# DATA RECORDS
● ● ●

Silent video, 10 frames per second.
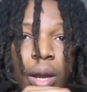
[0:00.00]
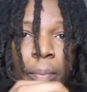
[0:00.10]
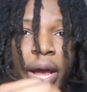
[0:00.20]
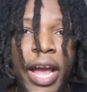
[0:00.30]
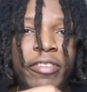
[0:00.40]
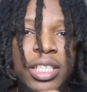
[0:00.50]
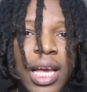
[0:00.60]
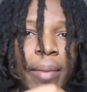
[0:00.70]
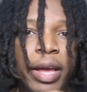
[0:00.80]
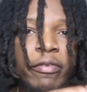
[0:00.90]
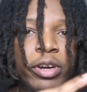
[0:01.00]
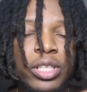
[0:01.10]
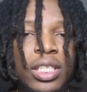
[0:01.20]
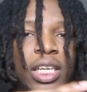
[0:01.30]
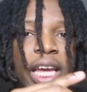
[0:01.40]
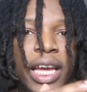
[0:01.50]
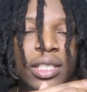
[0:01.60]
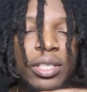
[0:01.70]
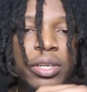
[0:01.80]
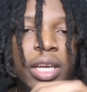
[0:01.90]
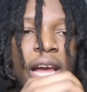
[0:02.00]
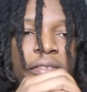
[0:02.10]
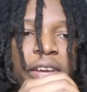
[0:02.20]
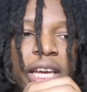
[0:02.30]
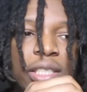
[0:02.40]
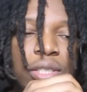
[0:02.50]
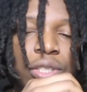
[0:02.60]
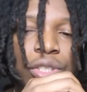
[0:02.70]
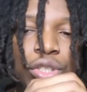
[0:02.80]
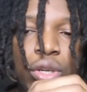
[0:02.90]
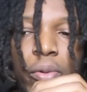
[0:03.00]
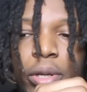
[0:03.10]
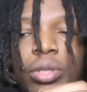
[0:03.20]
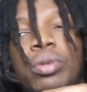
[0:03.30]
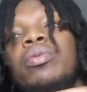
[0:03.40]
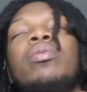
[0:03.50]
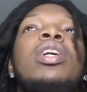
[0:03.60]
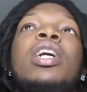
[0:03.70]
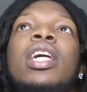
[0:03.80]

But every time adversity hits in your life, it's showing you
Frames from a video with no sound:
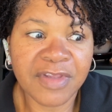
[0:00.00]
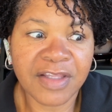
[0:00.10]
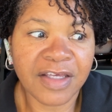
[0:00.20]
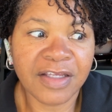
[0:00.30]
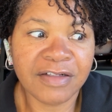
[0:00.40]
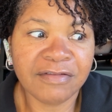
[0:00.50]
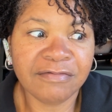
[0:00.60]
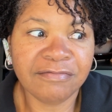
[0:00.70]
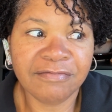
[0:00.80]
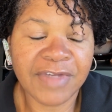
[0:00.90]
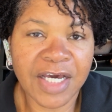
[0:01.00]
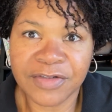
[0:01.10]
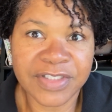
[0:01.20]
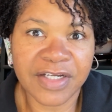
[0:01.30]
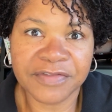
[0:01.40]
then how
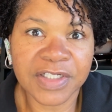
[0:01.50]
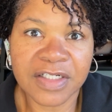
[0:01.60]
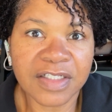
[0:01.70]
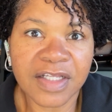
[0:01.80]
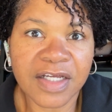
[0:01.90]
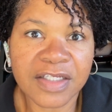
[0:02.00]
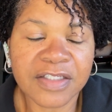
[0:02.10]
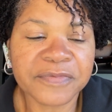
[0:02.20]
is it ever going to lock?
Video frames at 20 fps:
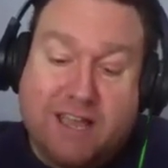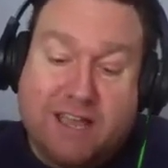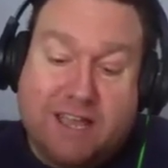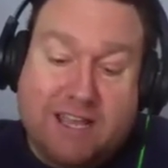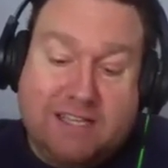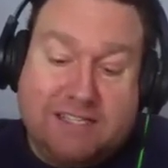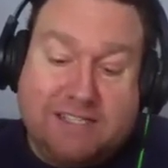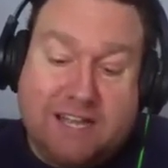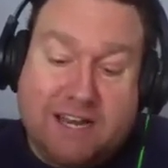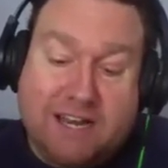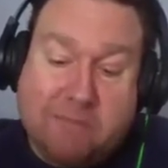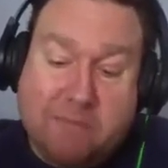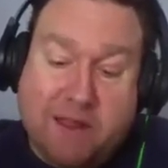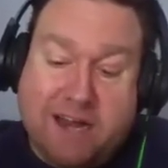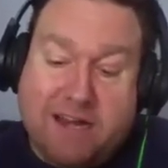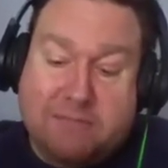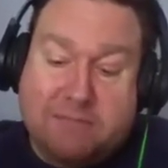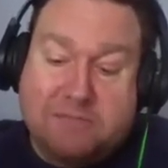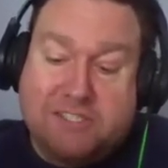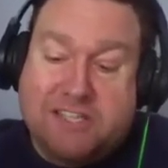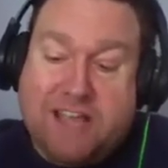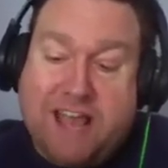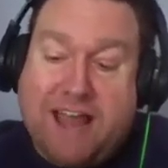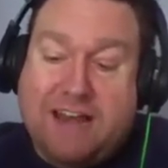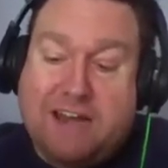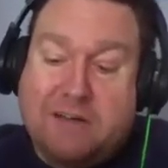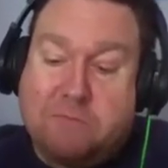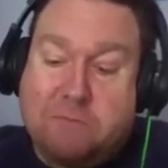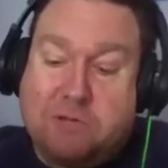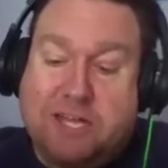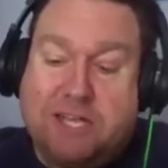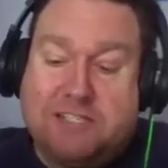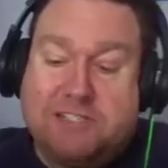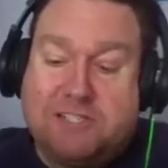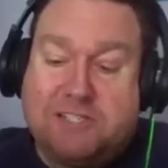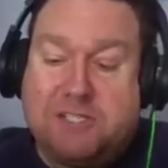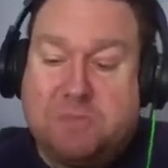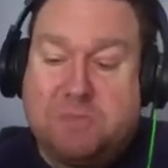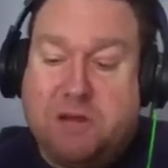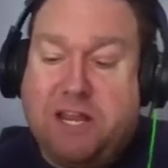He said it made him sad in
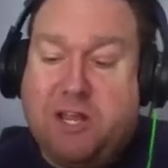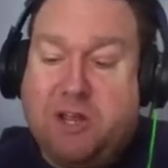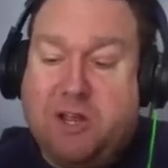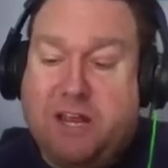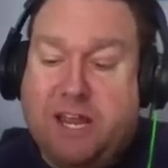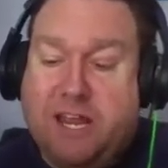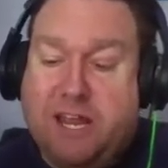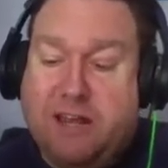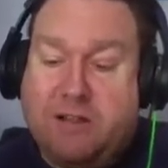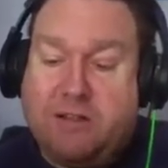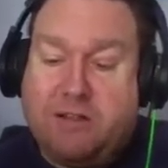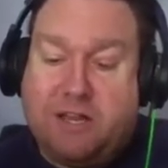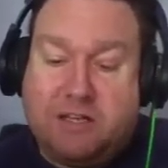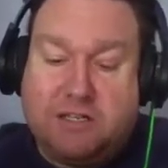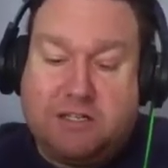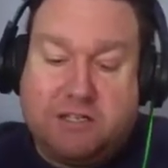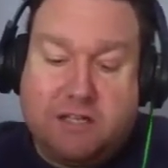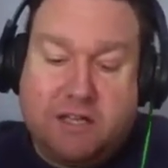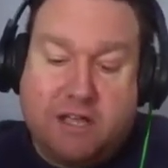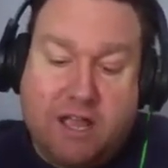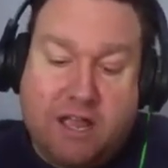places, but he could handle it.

● ● ●

# HOW TO COMPLETE THIS TASK
Set the listing down again exactly, skipping each picture.

# TASK ANSWER
Silent video, 10 frames per second.
[0:00.00]
[0:00.10]
[0:00.20]
[0:00.30]
[0:00.40]
[0:00.50]
[0:00.60]
[0:00.70]
[0:00.80]
[0:00.90]
[0:01.00]
[0:01.10]
[0:01.20]
[0:01.30]
[0:01.40]
[0:01.50]
[0:01.60]
[0:01.70]
[0:01.80]
[0:01.90]
[0:02.00]
[0:02.10]
[0:02.20]
[0:02.30]
[0:02.40]
[0:02.50]
[0:02.60]
[0:02.70]
[0:02.80]
[0:02.90]
[0:03.00]
[0:03.10]
[0:03.20]
[0:03.30]
[0:03.40]
[0:03.50]
[0:03.60]
[0:03.70]
[0:03.80]

But every time adversity hits in your life, it's showing you
Frames from a video with no sound:
[0:00.00]
[0:00.10]
[0:00.20]
[0:00.30]
[0:00.40]
[0:00.50]
[0:00.60]
[0:00.70]
[0:00.80]
[0:00.90]
[0:01.00]
[0:01.10]
[0:01.20]
[0:01.30]
[0:01.40]
then how
[0:01.50]
[0:01.60]
[0:01.70]
[0:01.80]
[0:01.90]
[0:02.00]
[0:02.10]
[0:02.20]
is it ever going to lock?
Video frames at 20 fps:
He said it made him sad in
places, but he could handle it.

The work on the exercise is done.